R - Je pense qu'il ne faut pas aborder de faux problèmes. Lorsqu'on a la possibilité d'endiguer le terrorisme, il faut faire tout ce qui est nécessaire, il ne faut pas se poser des problèmes théoriques. Là, je ne suis pas un spécialiste de ces questions mais si j'ai bien compris, il est très difficile de contrôler tous les voyageurs qui rentrent dans les trains, parce qu'on le fait pour les avions mais évidemment dans les trains, cela fait beaucoup plus de monde. Du coup, la durée d'attente serait beaucoup plus longue, enfin j'ai entendu les arguments. Mais cela n'empêche pas qu'il faut qu'il y ait, à la fois de la part de l'armée qui circule, de la police, des services toutes les mesures qui permettent de faire peur aux terroristes et puis de déjouer un certain nombre d'attentats.

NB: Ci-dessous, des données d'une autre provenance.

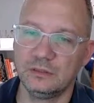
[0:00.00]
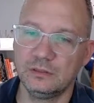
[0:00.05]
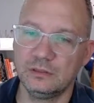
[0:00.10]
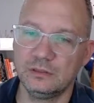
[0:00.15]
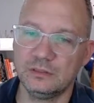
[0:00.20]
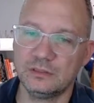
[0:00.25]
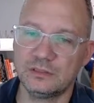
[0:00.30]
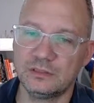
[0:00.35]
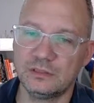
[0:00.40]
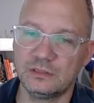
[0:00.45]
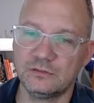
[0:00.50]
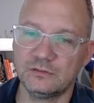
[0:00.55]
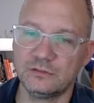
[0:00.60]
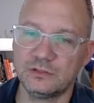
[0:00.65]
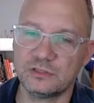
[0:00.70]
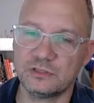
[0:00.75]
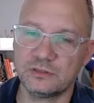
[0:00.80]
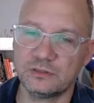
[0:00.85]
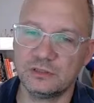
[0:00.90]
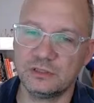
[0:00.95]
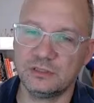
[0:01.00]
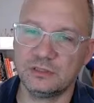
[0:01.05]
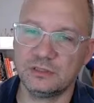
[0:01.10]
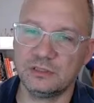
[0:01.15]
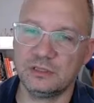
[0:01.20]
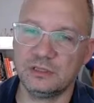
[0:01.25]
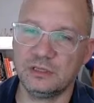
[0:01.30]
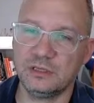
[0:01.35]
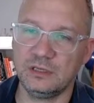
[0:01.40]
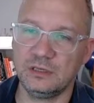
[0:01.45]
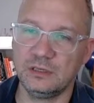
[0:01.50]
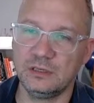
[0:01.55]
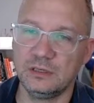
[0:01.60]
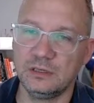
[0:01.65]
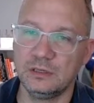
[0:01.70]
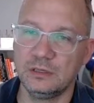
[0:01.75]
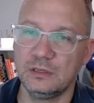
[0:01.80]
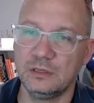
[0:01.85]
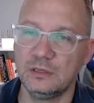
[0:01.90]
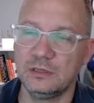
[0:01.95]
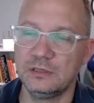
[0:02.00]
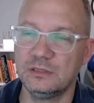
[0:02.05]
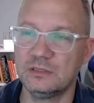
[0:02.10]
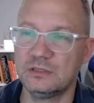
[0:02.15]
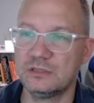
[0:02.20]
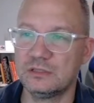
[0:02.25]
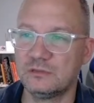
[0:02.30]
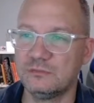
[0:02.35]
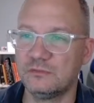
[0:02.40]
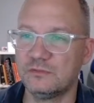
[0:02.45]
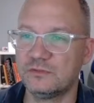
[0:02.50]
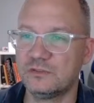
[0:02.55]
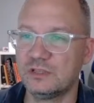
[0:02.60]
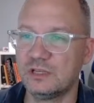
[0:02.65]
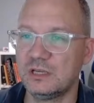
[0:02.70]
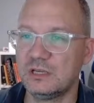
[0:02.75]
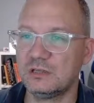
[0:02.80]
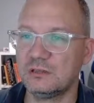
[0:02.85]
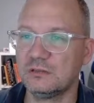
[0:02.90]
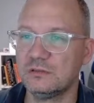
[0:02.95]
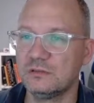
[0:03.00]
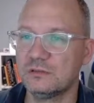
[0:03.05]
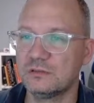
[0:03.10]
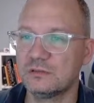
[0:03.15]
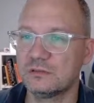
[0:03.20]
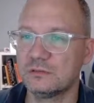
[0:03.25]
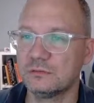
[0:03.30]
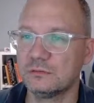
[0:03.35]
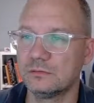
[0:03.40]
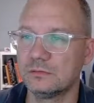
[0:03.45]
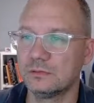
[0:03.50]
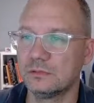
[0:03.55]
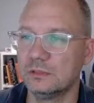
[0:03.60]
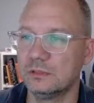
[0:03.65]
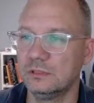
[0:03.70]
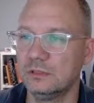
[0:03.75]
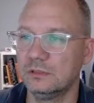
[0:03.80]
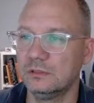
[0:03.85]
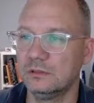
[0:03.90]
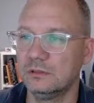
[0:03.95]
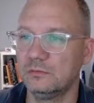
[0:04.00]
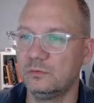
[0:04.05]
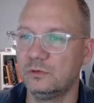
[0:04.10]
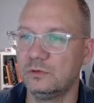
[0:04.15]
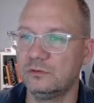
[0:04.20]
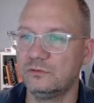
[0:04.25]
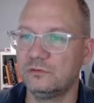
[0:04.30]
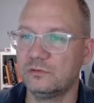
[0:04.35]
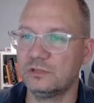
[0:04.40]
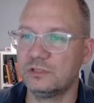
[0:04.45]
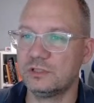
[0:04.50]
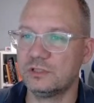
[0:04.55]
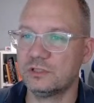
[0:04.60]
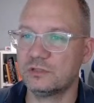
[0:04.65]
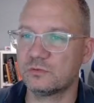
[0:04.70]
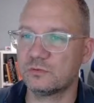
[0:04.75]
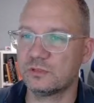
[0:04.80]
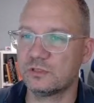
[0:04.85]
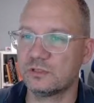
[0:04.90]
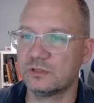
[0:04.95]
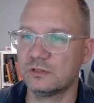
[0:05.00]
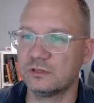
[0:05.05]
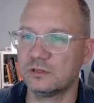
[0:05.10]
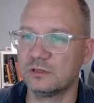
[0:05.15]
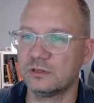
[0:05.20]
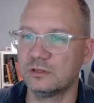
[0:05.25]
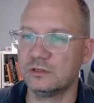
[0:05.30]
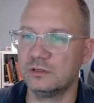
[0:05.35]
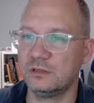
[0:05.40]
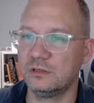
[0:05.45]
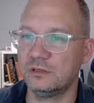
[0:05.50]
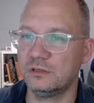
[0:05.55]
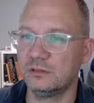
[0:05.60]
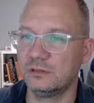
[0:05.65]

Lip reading: instead of returning the sum of sales, what if we just return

Cela doit être fait dans des conditions qui soient acceptées par chacun, mais il faut agir. Vous connaissez la phrase de Hegel qui disait «celui-là, il a de belles mains mais il n'a pas de mains». Quand vous êtes en face de réseaux terroristes, puisque maintenant cela se passe ainsi, avec aussi l'existence de loups solitaires, il faut que la République dans le respect de ses principes - il n'est pas question d'abandonner ses principes - se donne tous les moyens de lutte.
Q - Est-ce que par exemple il faut revoir Schengen, on remarque que dans le Thalys, il n'y avait pas de contrôle alors que pour l'Eurostar - car il n'y a pas Schengen avec la Grande-Bretagne -, il y a des contrôles plus protecteurs. Est-ce qu'après cette attaque, il faut réviser Schengen ?

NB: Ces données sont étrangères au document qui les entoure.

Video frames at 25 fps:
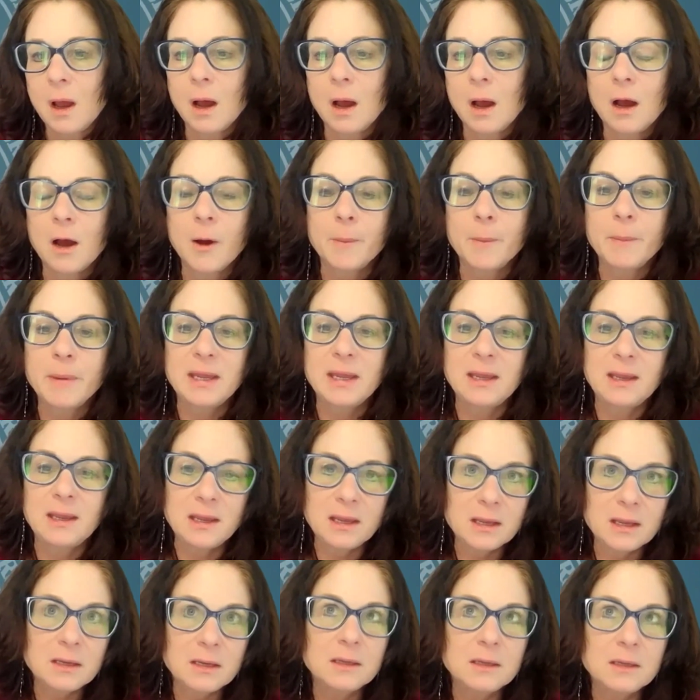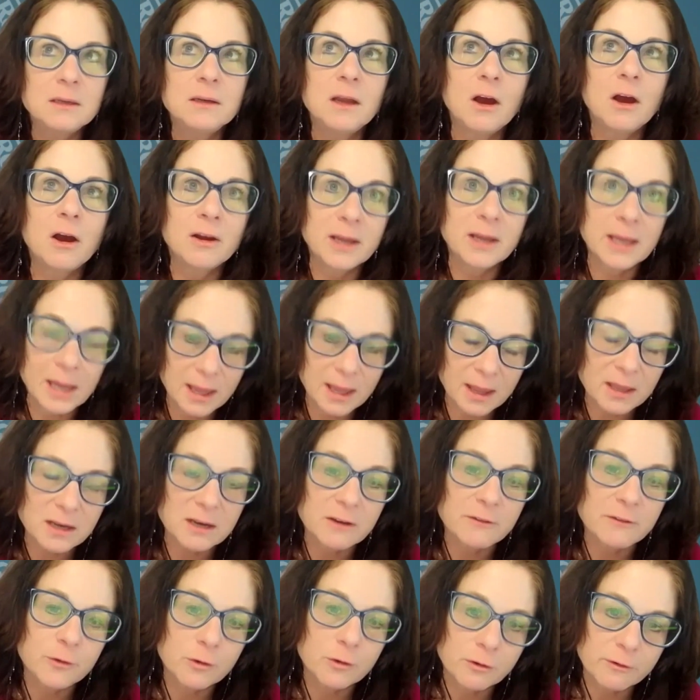Again,
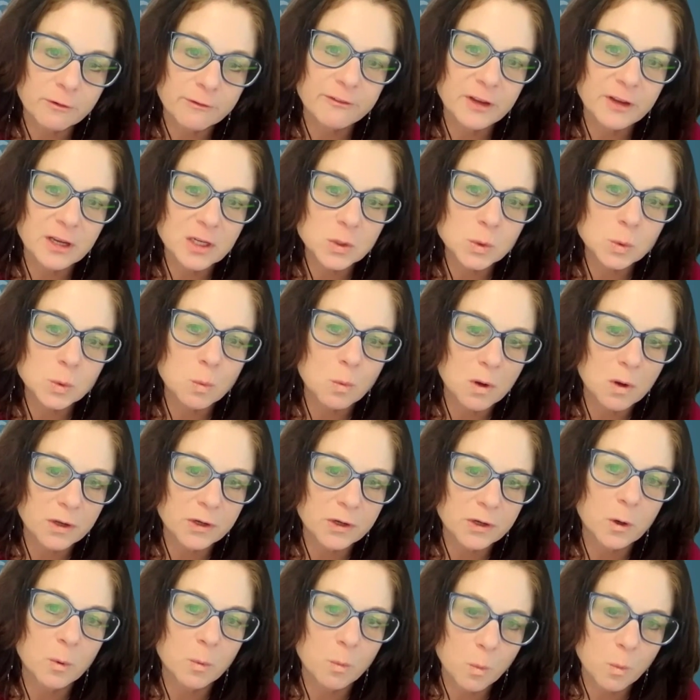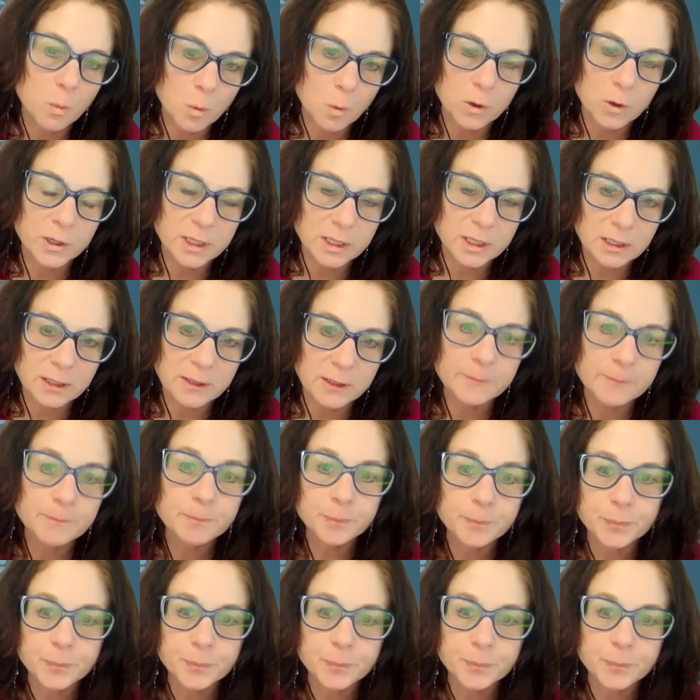if you're a phase one awardee,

R - J'ai discuté de cela cet après-midi avec Bernard Cazeneuve que j'ai appelé en revenant de République tchèque. Et il me disait : «parfois, on fait un contresens, s'il n'y avait pas Schengen, il y a toute une série de contrôles qu'on ne pourrait pas avoir». Alors ce qu'il faut, c'est qu'il y ait une application de Schengen qui permette effectivement d'avoir ces contrôles. Par exemple, vous vous rappelez peut-être cette question du PNR - passenger name record -, c'est-à-dire qui permette qu'on ait des informations sur qui voyage en avion et que tout cela soit fait de manière internationale. Si on sortait de Schengen, il y a un certain nombre de gens qui le proposent, finalement le paradoxe c'est que cela nous laisserait démunis par rapport à cette lutte contre le terrorisme.
Ce qu'il faut, c'est à la fois que Schengen fonctionne, même s'il est possible que cela fonctionne mieux, qu'on ait davantage de renseignements, que cela aille plus vite, il faut le faire. C'est la position de Bernard Cazeneuve et je crois qu'il a raison. (...).